Na relação de interdependência, o consultor trabalha com o cliente e não para o cliente. A relação de ajuda implica em desenvolver, ou pelo menos manter, a autonomia do sistema e capacitá-lo para promover suas próprias mudanças.

A natureza do trabalho do consultor é temporária por definição e deve ser usada como recurso eventual.

Seu cuidado deve ser também de não assumir uma postura de autoridade, o que leva a criar defesas e afeta a auto-estima do cliente; além disso, deve estar atendo para não ditar o que o cliente deve fazer.

O consultor deve ser capaz de identificar, envolver e comprometer os núcleos do poder da organização no projeto, buscando desenvolver através da confiança as relações de interdependência. É fundamental certificar-se do comprometimento do cliente com os objetivos e processo, uma vez que o consultor não poderá diretamente implementar as ações, nem deve aceitar este papel, caso lhe seja proposto. Quem deve atuar e ter controle direto sobre a execução são os gerentes da linha da organização.

Apesar de tomar a iniciativa de contratar um consultor, é natural que o cliente apresente algum nível de resistência. Esta é uma reação emocional contra o processo de admitir a necessidade de ajuda e de ter que encarar os problemas organizacionais que o cliente se julga na obrigação de saber resolver.

A habilidade do consultor lidar com a resistência implica em:

  • ser capaz de identificar os momentos em que ocorrem as resistências;
  • encarar como um processo natural e como prontidão para a aprendizagem;
  • apoiar o cliente para que expresse diretamente a resistência, incentivando-o a ser autêntico;
  • não assumir que a resistência é uma ofensa pessoal ou ataque à sua competência;
  • não lutar contra a resistência o que só faz intensificá-la.

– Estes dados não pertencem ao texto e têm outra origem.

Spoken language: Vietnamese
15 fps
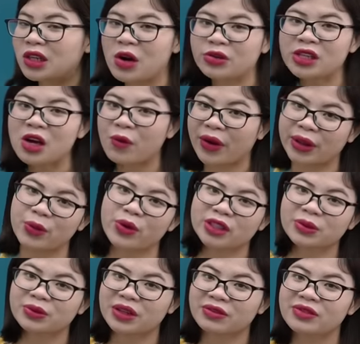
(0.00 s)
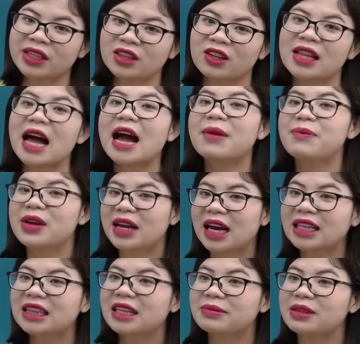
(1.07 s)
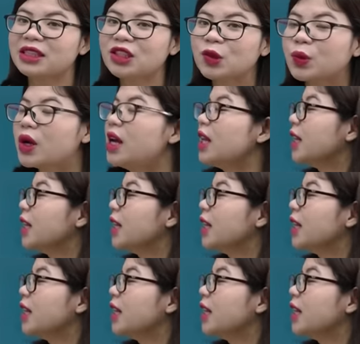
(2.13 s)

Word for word: câu rất là quen thuộc trong tiếng Việt đó là miếng ăn là miếng nhục.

10 A ÉTICA DO CONSULTOR – UM CÓDIGO

1 – Garantia de sigilo no negócio;

2 – O diagnóstico real do trabalho de consultoria é inegociável e não pode ser manipulado;

3 – Não permitir o envolvimento emocional/afetivo com o cliente;

4 – Desenvolver processos de consultoria com o cliente na sua área de especialidade;

5 – Trabalhar aspectos psicológicos com enfoque exclusivamente organizacional;

6 – Interagir como o consultor interno da organização-cliente

7 – Intervenção deve resultar em produtos que contemplem as necessidades reais da organização.

11 PARA FINALIZAR: UMA MENSAGEM AO CLIENTE E AO CONSULTOR

Parceiros, aliados – é possível desenvolver um grau de confiança tal e uma relação tão colaborativa que cliente e consultor cheguem a se perceber assim?

As experiências positivas dizem que sim e as negativas que não há chance.

Refletindo sobre encontros bem sucedidos onde resultados desejados foram alcançados, dá para afirmar que:

  • ter clareza de objetivos, faz diferença;
  • entender a realidade do cliente, faz diferença;
  • reconhecer competência no consultor, faz diferença;
  • estar aberto a experimentar, faz diferença;
  • confiar na própria experiência faz diferença;
  • acreditar e investir na aprendizagem mútua faz diferença;
  • encarar consultoria como profissão de ajuda, faz mais diferença ainda.

Extraído de TEMATEC, ano 2 n. 10, 1992 (encarte da Revista Tema, publicada pelo SERPRO).